This invention relates to an improved, simple method and apparatus (portable) for a direct digital display of the electrical conductance of body fluids, specifically, the hematocrit determination of whole blood specimens.
There are a variety of existing methods and apparatus used for hematocrit determinations but no prior method and/or apparatus exists which determines the hematocrit of blood with a portable, digital display form which only requires diping the electrode-probe into a test tube, or by only placing one drop of blood onto the electrode surfaces, and within 10 seconds have high accuracy, reproducibility and still maintain simplicity of use and ease of electrode cleaning.
Prior art techniques include the classical hematocrit measurement method by centrifugation of blood samples contained in capillary action tubes and then visually measure the relative packed cell height to the total blood sample height. This time consuming method has disadvantages which are well known to those skilled in the art; specifically, the inaccuracies due to technician errors resulting from inadequate sample centrifugation time and visual interpretation.
A second technique computes the hematocrit value from the product of the mean cell volume and the red cell number.
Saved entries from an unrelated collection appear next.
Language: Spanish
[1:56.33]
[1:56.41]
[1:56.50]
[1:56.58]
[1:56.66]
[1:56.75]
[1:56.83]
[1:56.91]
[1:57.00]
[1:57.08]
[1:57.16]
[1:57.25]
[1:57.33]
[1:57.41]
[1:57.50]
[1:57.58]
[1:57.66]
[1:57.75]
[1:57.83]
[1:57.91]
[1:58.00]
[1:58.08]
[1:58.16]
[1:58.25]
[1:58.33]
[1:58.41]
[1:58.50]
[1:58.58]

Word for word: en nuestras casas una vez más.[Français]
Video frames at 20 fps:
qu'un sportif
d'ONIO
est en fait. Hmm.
By measuring the average population size of the red cells the mean cell volume is determined and simultaneously count the number of red cells diluted in a specific volume of fluid. An electrical conductance technique is utilized to evaluate the mean cell volume and the red cell number; it may give spurious results because of dilution errors and errors due to counting particles other than red cells, i.e., white cells or more than one cell at a time, such as the doublets or triplets.
Other systems measuring the hematocrit by means of electrical conductivity of whole blood may suffer from the inherent errors of bridge balancing circuitry, electrodes which are cumbersome to use and/or difficult to clean; other systems may have errors due to inadequate sample temperature compensation, inadequate polarization and reactance compensation and no non-linear compensation.
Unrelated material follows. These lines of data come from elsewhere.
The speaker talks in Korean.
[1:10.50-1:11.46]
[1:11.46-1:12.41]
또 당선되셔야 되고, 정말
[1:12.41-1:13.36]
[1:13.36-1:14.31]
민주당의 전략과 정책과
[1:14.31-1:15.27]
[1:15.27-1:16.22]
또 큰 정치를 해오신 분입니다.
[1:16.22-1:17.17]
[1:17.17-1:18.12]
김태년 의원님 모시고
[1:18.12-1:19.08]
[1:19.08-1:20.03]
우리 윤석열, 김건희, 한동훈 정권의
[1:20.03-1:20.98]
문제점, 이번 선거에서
This invention, therefore, has the following objects to provide for an improved method and portable apparatus for the direct digital display and simplified measurement of the whole blood hematocrit. This technique provides two types of simple to use and easy to clean electrode probe assemblies which probes are to be used by either: (1) diping the probe directly into a test tube filled with anti-coagulated blood specimen, or: (2) placing one drop of blood onto its surface, covering the surface and the blood with a cover slip and measuring the hematocrit instantly.
Provisions are made whereby electrode polarization tendencies are eliminated and furthermore the sample temperature from 68.degree. F. to 104.degree. F. is compensated for immediately by the thermistor element which is included within the probe assembly.
A further object is to provide a solution to the Fricke, Curtis and Maxwell equations relating the whole blood conductivity to the hematocrit of the sample by means of an exponential approximation to the said equation.
Another object provides for maintaining uniformity between individual observers and to alert said observers automatically of insufficient battery power and/or poor solution-electrode contact.
Also a provision is made for obtaining a hemoglobin estimate as derived from the measured hematocrit value assuming the sample to have normal cell indices.